A może tak naprawdę szukamy na siłę punktów wspólnych nauki i sztuki? Czy jest w ogóle potrzeba łączenia tych obszarów?

Nie mam co do tego wątpliwości. Uczeni mogą wiele czerpać od artystów, przyglądać się, jak należy wychodzić poza utarte schematy. W drugą stronę też to działa – do tworzenia pięknych, wartościowych dzieł, trzeba nauczyć się krytycznego myślenia, żeby lepiej poznawać świat, opisywać go. Działania, które wspomagają taką współpracę, są bardzo pożądane. EASA odgrywa tu znaczącą rolę. Zresztą sama akademia, zgodnie z filozofią starożytnej szkoły Platona, oznacza zgromadzenie uczonych i artystów mające za cel rozwój nauki i sztuki. Idąc w poprzek wszelkim podziałom, w minionym roku utworzono sieć grup eksperckich, które mają integrować zainteresowania badawcze wszystkich członków. Są cztery takie grupy: digitalizacja, sztuczna inteligencja i wpływ społeczny; badanie, innowacje, edukacja; medycyna i nauki przyrodnicze; środowisko, klimat i energia, w których jest miejsce i dla artystów, i dla naukowców.
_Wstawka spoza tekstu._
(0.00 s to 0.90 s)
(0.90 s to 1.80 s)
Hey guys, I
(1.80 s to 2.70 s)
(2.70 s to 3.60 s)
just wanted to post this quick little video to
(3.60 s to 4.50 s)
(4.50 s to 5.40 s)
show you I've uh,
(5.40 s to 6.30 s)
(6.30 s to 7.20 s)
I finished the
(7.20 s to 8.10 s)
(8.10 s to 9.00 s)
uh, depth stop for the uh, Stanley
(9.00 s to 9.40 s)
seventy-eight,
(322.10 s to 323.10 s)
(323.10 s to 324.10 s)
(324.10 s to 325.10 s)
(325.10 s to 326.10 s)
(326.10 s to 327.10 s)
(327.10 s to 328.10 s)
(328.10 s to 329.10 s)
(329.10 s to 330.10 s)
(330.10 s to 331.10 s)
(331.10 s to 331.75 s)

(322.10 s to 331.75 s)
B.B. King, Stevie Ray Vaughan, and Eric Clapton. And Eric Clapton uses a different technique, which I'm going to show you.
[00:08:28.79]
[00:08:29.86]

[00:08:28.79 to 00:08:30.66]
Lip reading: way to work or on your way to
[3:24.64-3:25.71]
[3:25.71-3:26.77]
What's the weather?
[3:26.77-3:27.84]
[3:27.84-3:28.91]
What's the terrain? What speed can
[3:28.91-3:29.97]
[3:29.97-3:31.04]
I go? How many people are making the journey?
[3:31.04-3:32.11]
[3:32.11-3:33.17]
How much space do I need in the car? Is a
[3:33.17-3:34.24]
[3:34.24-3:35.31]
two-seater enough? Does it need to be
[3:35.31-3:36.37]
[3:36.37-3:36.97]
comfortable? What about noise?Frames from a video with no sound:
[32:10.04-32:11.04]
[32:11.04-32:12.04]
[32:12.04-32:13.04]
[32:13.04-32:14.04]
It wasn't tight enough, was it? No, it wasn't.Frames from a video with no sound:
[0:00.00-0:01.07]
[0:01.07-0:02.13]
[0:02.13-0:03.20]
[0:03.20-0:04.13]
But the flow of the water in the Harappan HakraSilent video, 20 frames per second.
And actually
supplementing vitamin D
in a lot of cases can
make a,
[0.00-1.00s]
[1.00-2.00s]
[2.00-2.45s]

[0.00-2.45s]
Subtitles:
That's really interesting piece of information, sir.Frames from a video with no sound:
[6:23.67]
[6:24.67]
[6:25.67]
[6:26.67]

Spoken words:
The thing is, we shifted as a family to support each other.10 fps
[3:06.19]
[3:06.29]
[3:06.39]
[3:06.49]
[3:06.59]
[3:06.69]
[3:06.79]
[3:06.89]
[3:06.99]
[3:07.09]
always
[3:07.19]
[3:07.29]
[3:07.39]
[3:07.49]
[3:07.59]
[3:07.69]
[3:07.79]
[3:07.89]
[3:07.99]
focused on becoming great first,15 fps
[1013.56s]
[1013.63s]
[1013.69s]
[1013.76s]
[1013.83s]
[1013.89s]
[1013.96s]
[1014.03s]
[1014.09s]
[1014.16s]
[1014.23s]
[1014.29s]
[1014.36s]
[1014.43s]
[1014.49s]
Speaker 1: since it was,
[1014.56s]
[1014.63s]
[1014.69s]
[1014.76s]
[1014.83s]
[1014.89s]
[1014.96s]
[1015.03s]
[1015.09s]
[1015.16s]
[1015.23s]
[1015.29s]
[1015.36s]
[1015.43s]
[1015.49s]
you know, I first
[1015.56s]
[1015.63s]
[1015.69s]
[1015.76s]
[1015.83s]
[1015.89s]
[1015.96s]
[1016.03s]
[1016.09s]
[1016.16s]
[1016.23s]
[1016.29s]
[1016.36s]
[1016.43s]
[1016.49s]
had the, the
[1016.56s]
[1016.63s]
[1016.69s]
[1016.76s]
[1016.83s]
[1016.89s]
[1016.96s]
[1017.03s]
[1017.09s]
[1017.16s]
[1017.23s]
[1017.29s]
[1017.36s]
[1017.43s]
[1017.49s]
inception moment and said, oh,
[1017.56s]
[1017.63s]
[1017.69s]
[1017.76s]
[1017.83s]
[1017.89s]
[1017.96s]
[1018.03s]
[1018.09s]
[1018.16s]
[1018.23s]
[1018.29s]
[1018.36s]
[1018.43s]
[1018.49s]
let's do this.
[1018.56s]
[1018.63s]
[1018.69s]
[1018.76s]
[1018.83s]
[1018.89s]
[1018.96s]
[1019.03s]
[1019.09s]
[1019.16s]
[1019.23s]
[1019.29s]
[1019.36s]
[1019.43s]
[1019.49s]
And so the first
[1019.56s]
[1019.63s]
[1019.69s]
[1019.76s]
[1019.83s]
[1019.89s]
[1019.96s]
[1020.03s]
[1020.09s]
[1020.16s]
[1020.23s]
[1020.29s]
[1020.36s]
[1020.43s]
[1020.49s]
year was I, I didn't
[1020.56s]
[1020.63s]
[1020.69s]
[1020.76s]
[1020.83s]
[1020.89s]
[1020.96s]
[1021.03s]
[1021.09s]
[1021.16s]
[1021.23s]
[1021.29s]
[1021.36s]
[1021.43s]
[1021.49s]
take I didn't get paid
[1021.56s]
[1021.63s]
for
Jakie zadanie postawiła sobie pani, przyjmując zaproszenie do EASA?

Jestem przekonana, że wpłynie to na poszerzenie horyzontów badawczych, nowe kontakty naukowe i dalszy rozwój, nie tylko mój własny, ale też zespołów, z którymi teraz współpracuję. Chciałabym, żebyśmy stworzyli silną polską grupę. Jest nas około 40, reprezentujemy różne dyscypliny, ale nie powinno to przeszkodzić w zorganizowaniu ciekawych konferencji, warsztatów czy sympozjów. Poza tym chcę się włączyć w tworzenie czasopisma EASA. Wiele publikacji ma charakter dziedzinowy, mało jest artykułów, które łączyłyby różne dyscypliny i sztukę. Chciałabym pokazać, jak inna perspektywa, inne spojrzenie może zmienić ogląd danego zjawiska.